Your task is to retype, exactly and only, the lines from the one containing "(3.00 s to 4.00 s)" to the final line of the entries, leaving out all pictures.

Stored data:
'''

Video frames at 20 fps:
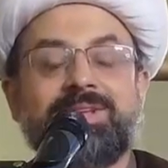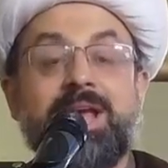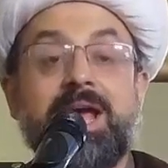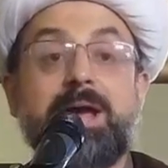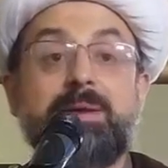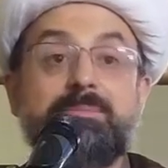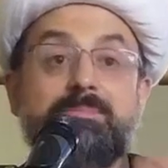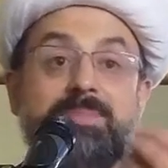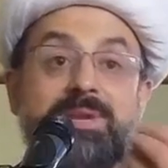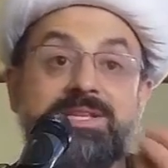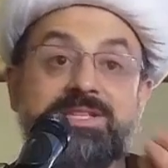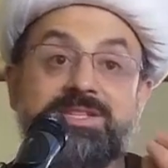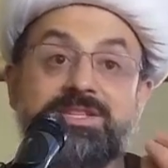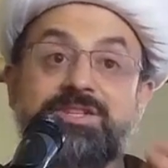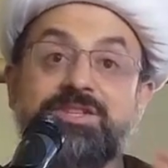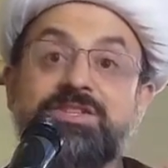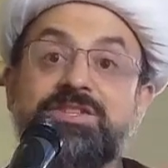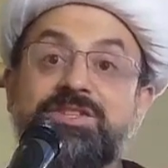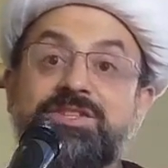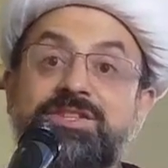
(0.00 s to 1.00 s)
A
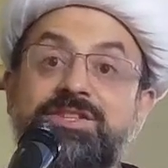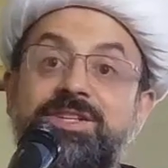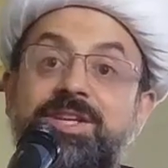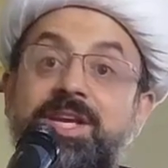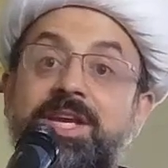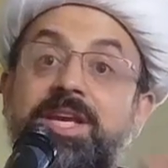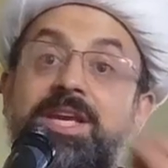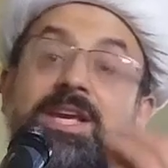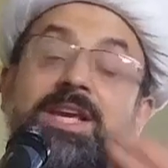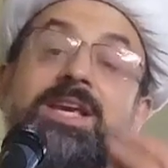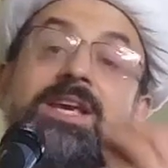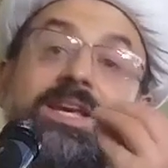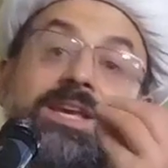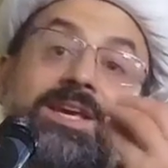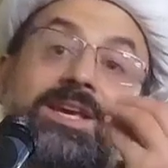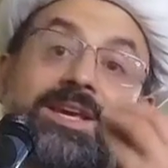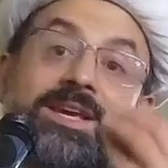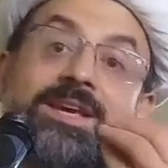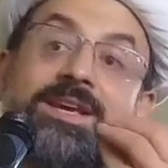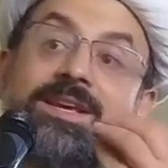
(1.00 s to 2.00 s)
message,
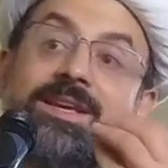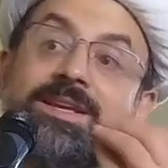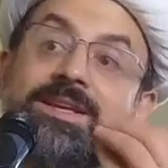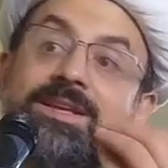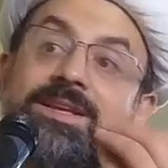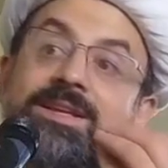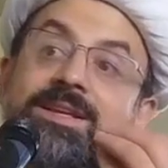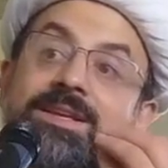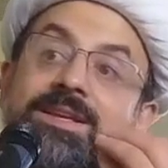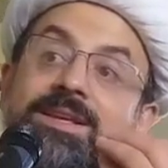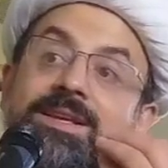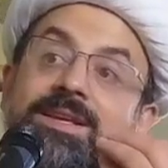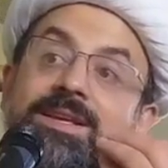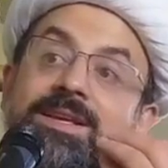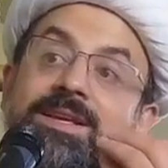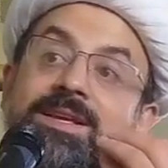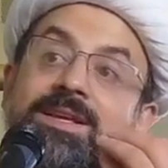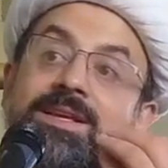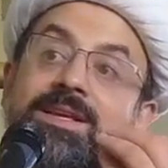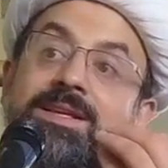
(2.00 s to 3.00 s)
he
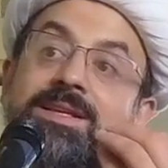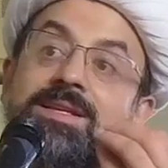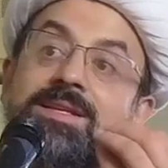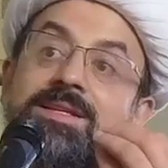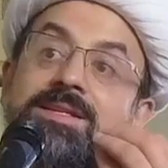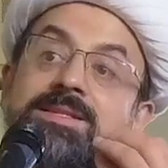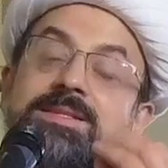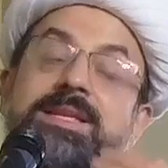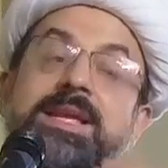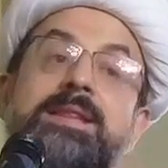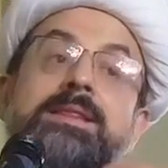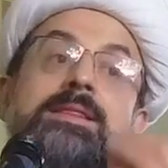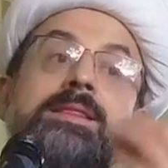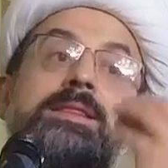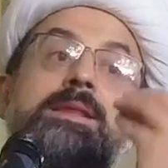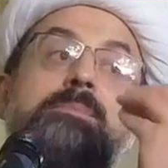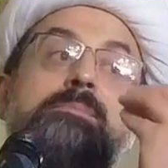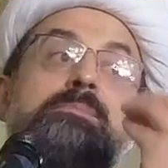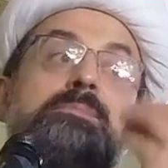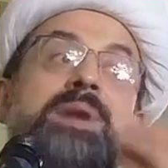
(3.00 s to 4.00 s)
sent
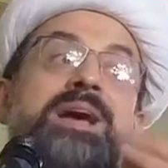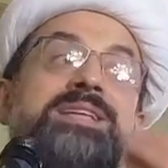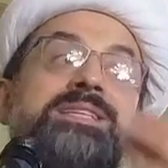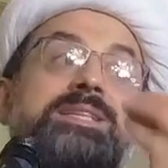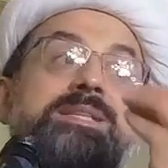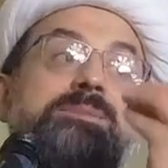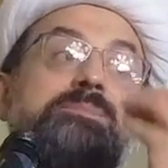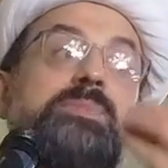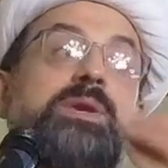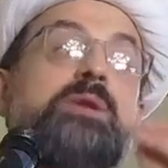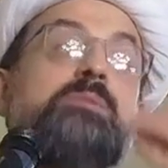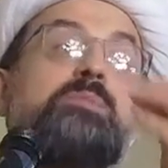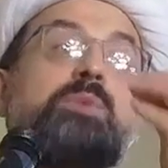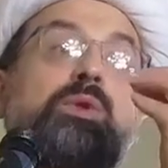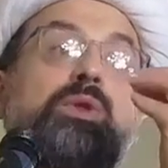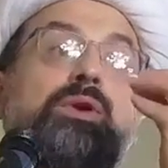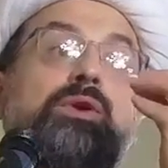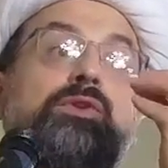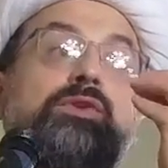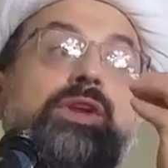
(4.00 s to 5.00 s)
the best
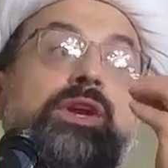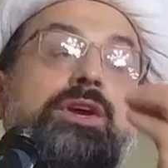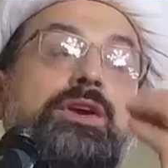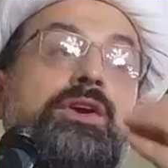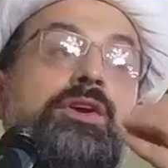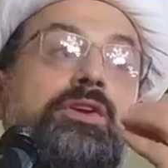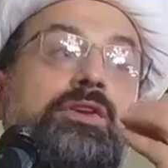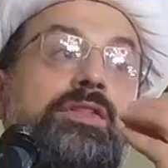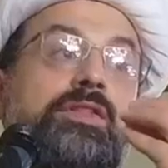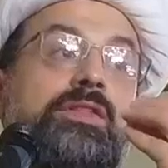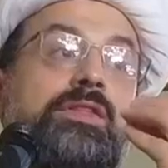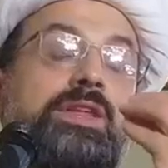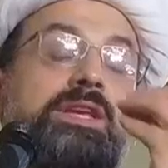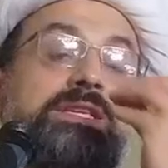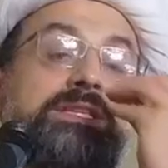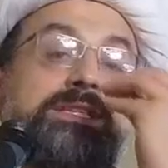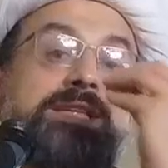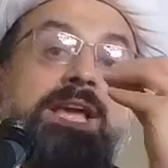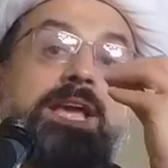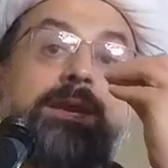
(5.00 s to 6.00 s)
people on earth,
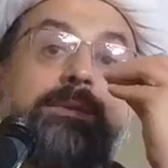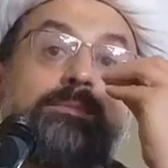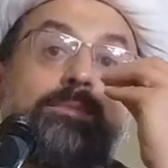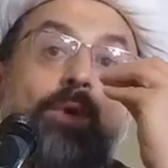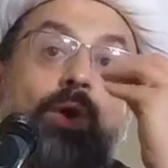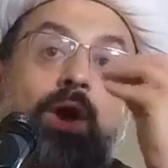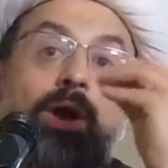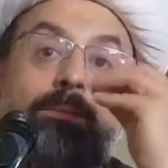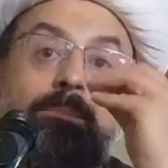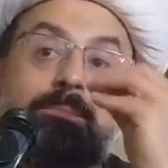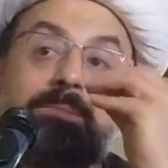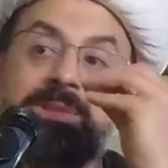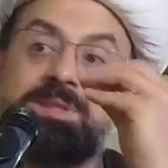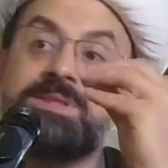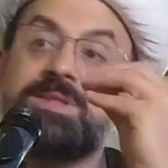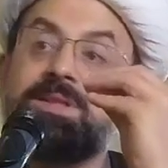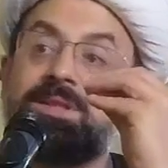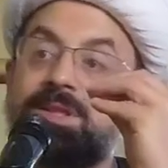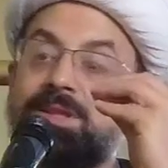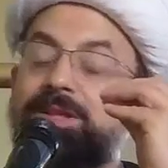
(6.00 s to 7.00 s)
his name Muhammad
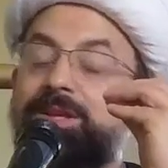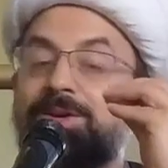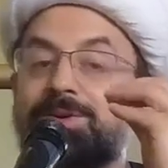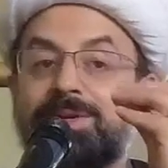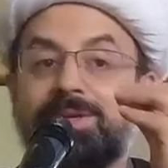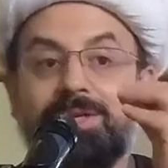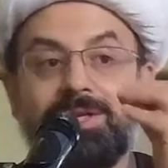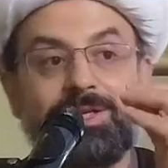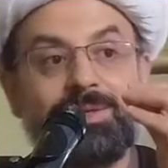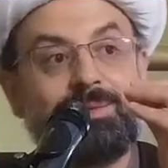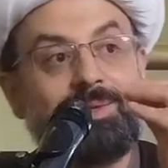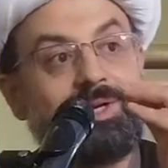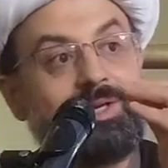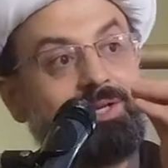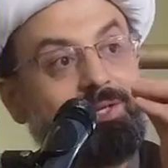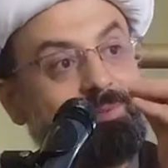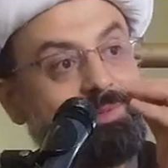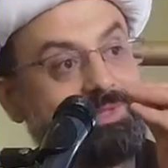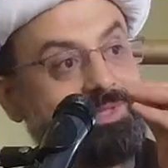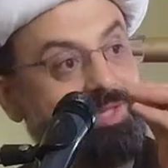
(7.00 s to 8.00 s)
sallallahu alayhi wa
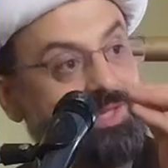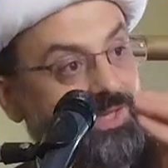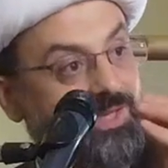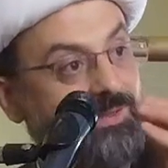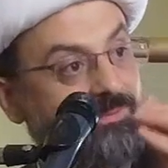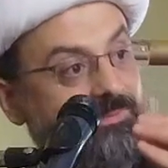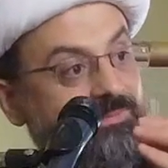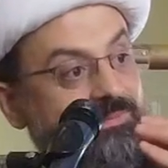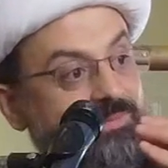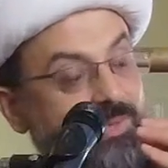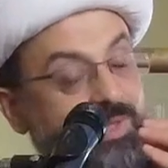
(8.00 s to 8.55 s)
alayhi wa sallam,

'''

RESPONSE —
(3.00 s to 4.00 s)
sent
(4.00 s to 5.00 s)
the best
(5.00 s to 6.00 s)
people on earth,
(6.00 s to 7.00 s)
his name Muhammad
(7.00 s to 8.00 s)
sallallahu alayhi wa
(8.00 s to 8.55 s)
alayhi wa sallam,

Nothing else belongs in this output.